Melinda Mortimer recently finished her Honours year in Statistics, under the supervision of Dr Pierre Lafaye de Micheaux.
She discusses her fascinating research, which has applications to neuroscience, what led her to study mathematics and statistics, the highlights of her studies, and her next move.
Interview conducted by Susannah Waters
You recently finished Honours, under the supervision of Dr Pierre Lafaye de Micheaux. What factored into your decision to take up an Honours year?
Towards the end of my undergraduate degree (B Science in Mathematics and Statistics) I felt that I was enjoying studying maths and wanted to learn more. The Honours year was a good opportunity to take some additional courses, specialise in statistics, and try my hand at academic research. I knew it would be a challenge, but the writing and time management skills you learn really sets it apart from the undergraduate degree.
Dr Lafaye de Micheaux reports that you undertook some very interesting work to build a statistical model based on Deep Learning, which can detect - with very high accuracy - small vessel diseases in the brain of elderly. This sounds fascinating! Can you elaborate on your research, and what led you to explore this particular area?
My research involved detecting and identifying a particular form of stroke in MRI scans. Normally these strokes are found by searching through the images by eye, however this can take a long time as the scans are very large. My research automates this process using deep learning methods. In particular I used convolutional neural networks – a common method for image recognition problems.

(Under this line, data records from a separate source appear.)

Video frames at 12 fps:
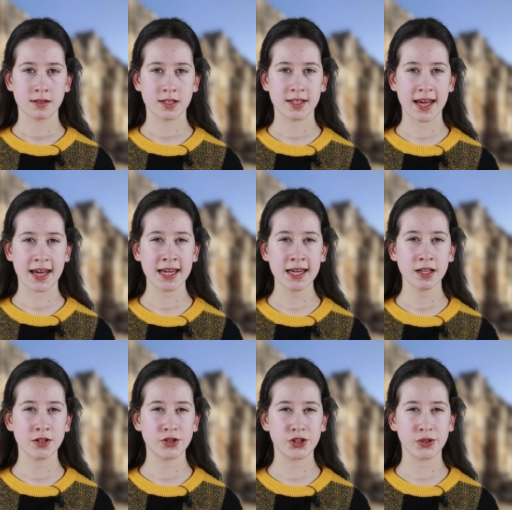
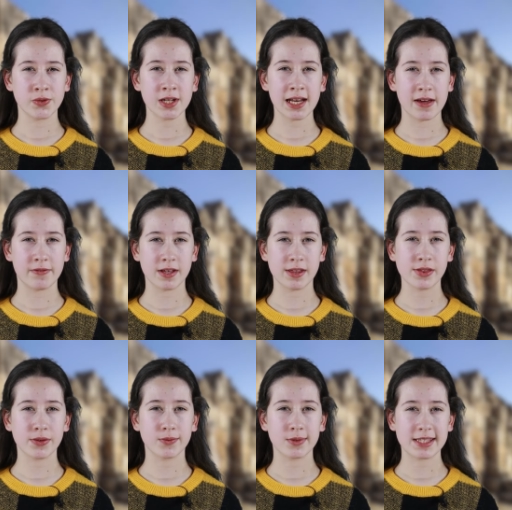Today, June
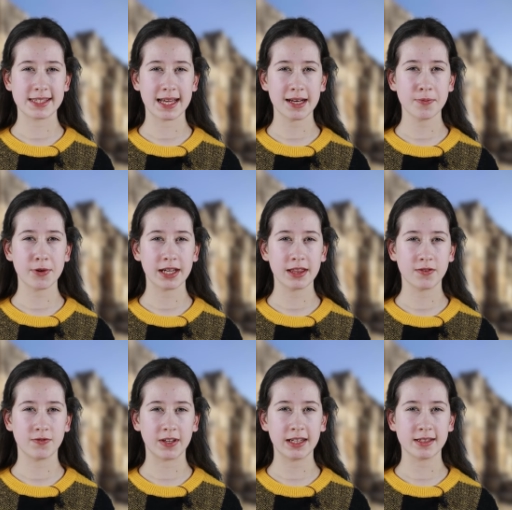11th, we celebrate
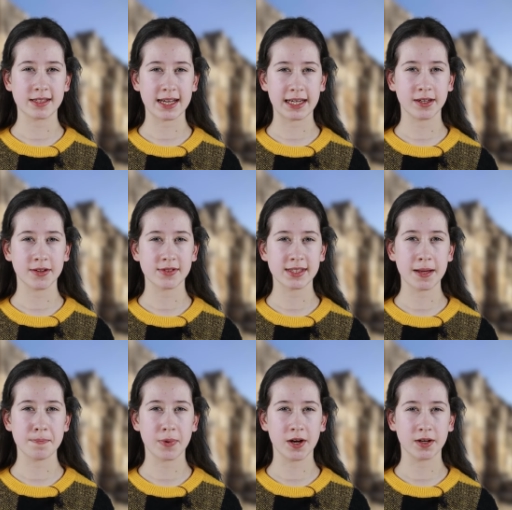the feast day of
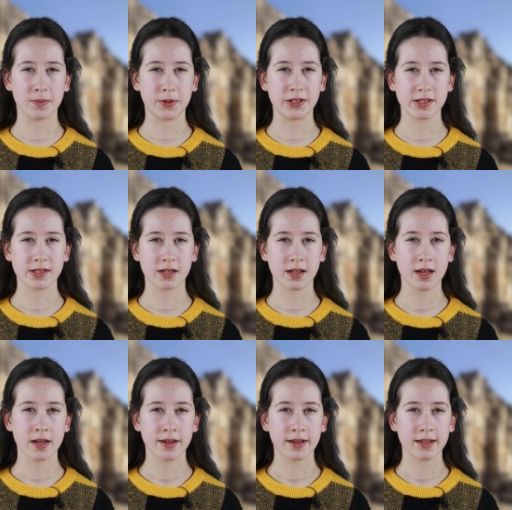Saint Barnabas.
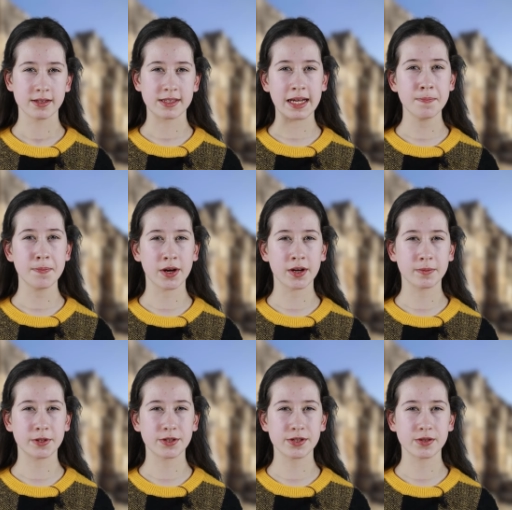Saint
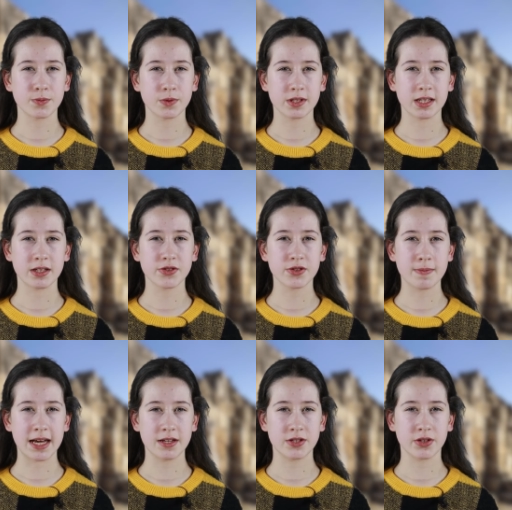Barnabas was
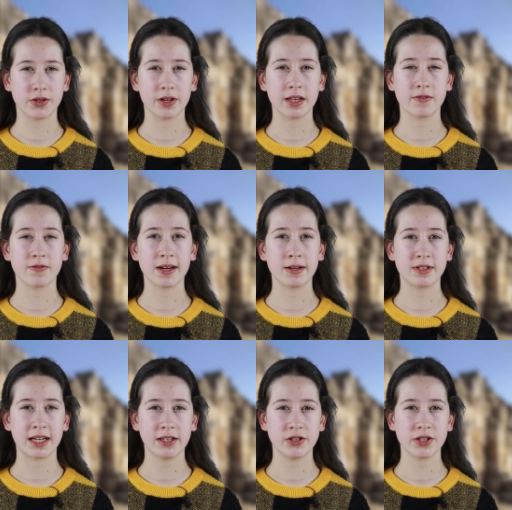instrumental in the
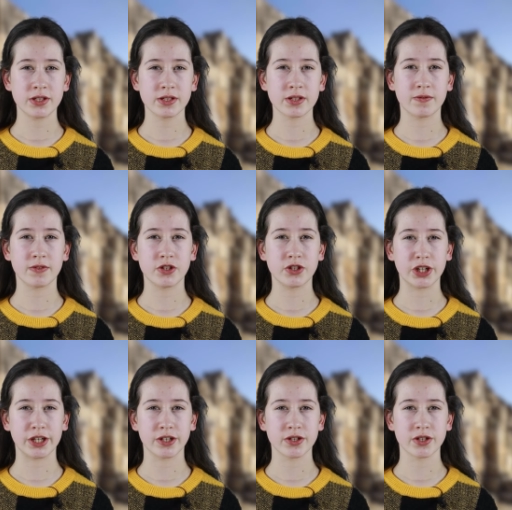foundations of the
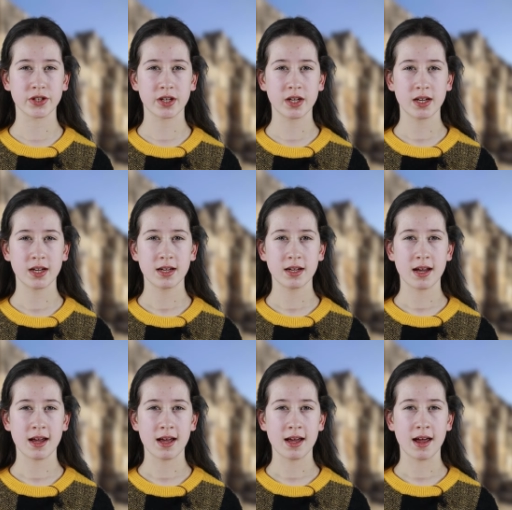church
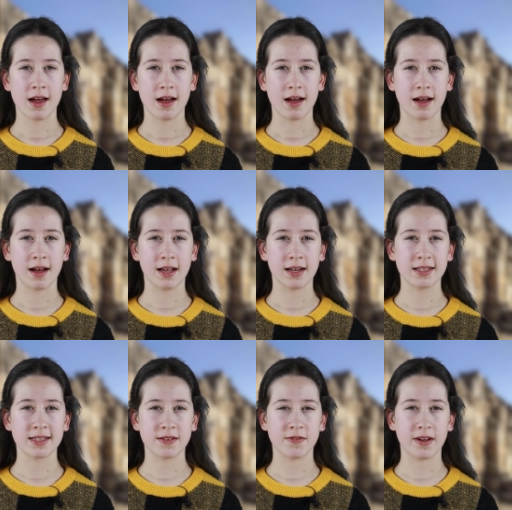and
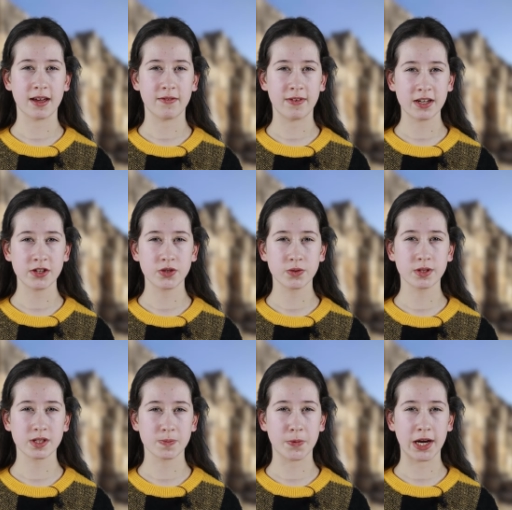its
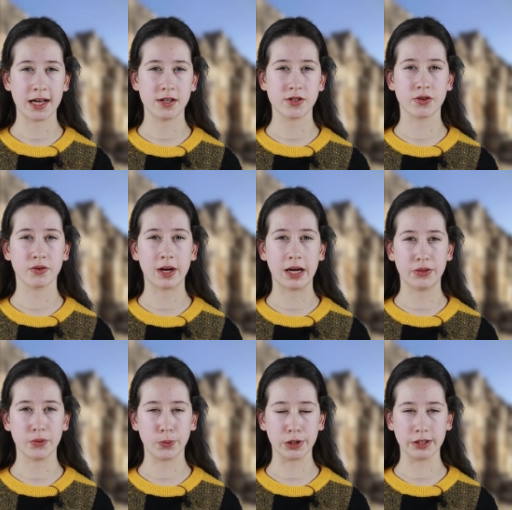eventual spread
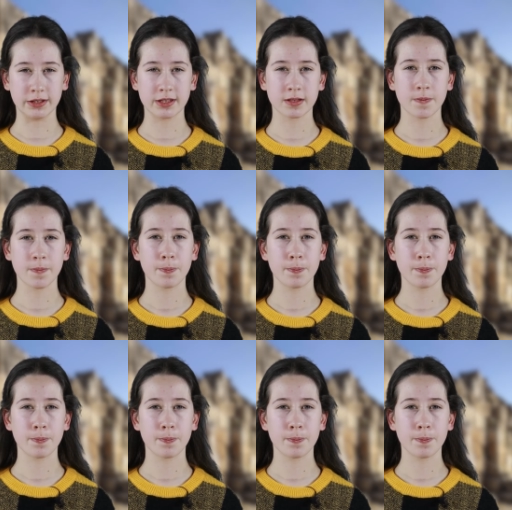throughout the world.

I chose this problem as there has been a lot of buzz around machine learning recently, so I wanted to take some time and learn skills from that domain. I also knew that I wanted to work on something that was potentially meaningful or impactful. After talking with Pierre, I found that he had been working on projects in collaboration with the Neuroscience department, and I thought that it was a good fit.
Do you see the potential for this research to be applied to real-life medical situations in the near future?
Absolutely. There have already been some interesting applications of machine learning to other medical diagnoses, like cancer and bone fractures. I think there is still a long way to go in terms of model reliability and reasoning, but current results are looking promising.
In terms of my own model, the results are showing a high accuracy but still need some work before it can be used in practice. I am hoping that it will eventually be used to speed up data processing for neuroscientists here at UNSW.
You started out studying a maths teaching degree. What led you to switch over to studying mathematics and statistics only?
When I was finishing high school, I had an interest in maths but like many others, the only related career I knew of was maths teaching. After two years of the degree, I realised that I enjoyed the maths courses that I’d been taking and wanted to take it further. Teaching is still a passion of mine and it’s possible I’ll return to it at some point. For now though, I’m looking forward to seeing where maths and stats can take me.
What has been the most challenging thing about the Honours year?
The trickiest thing I found was time management. It is very difficult to juggle project work with coursework, especially when something unexpected happens. There is a very limited amount of time to do everything and it is very easy to attempt to do too much. The best advice I can give is to be realistic, list your priorities, and don’t be afraid to ask your supervisor or lecturers for help.
What has been your biggest highlight during your studies?
The greatest highlight for me was the Honours community. Knowing other students in the same situation was extremely valuable. It was great to be able to collaborate and give each other tips for thesis writing and presentations, and to have a supportive social circle.
Now that your Honours year is done and dusted, what are your plans for your next move?
I’ve been able to secure a position at an ASX 100 company to start in 2019, after some well-needed travel. Despite working full-time, I hope that I can continue learning and following my passion for mathematics and statistics.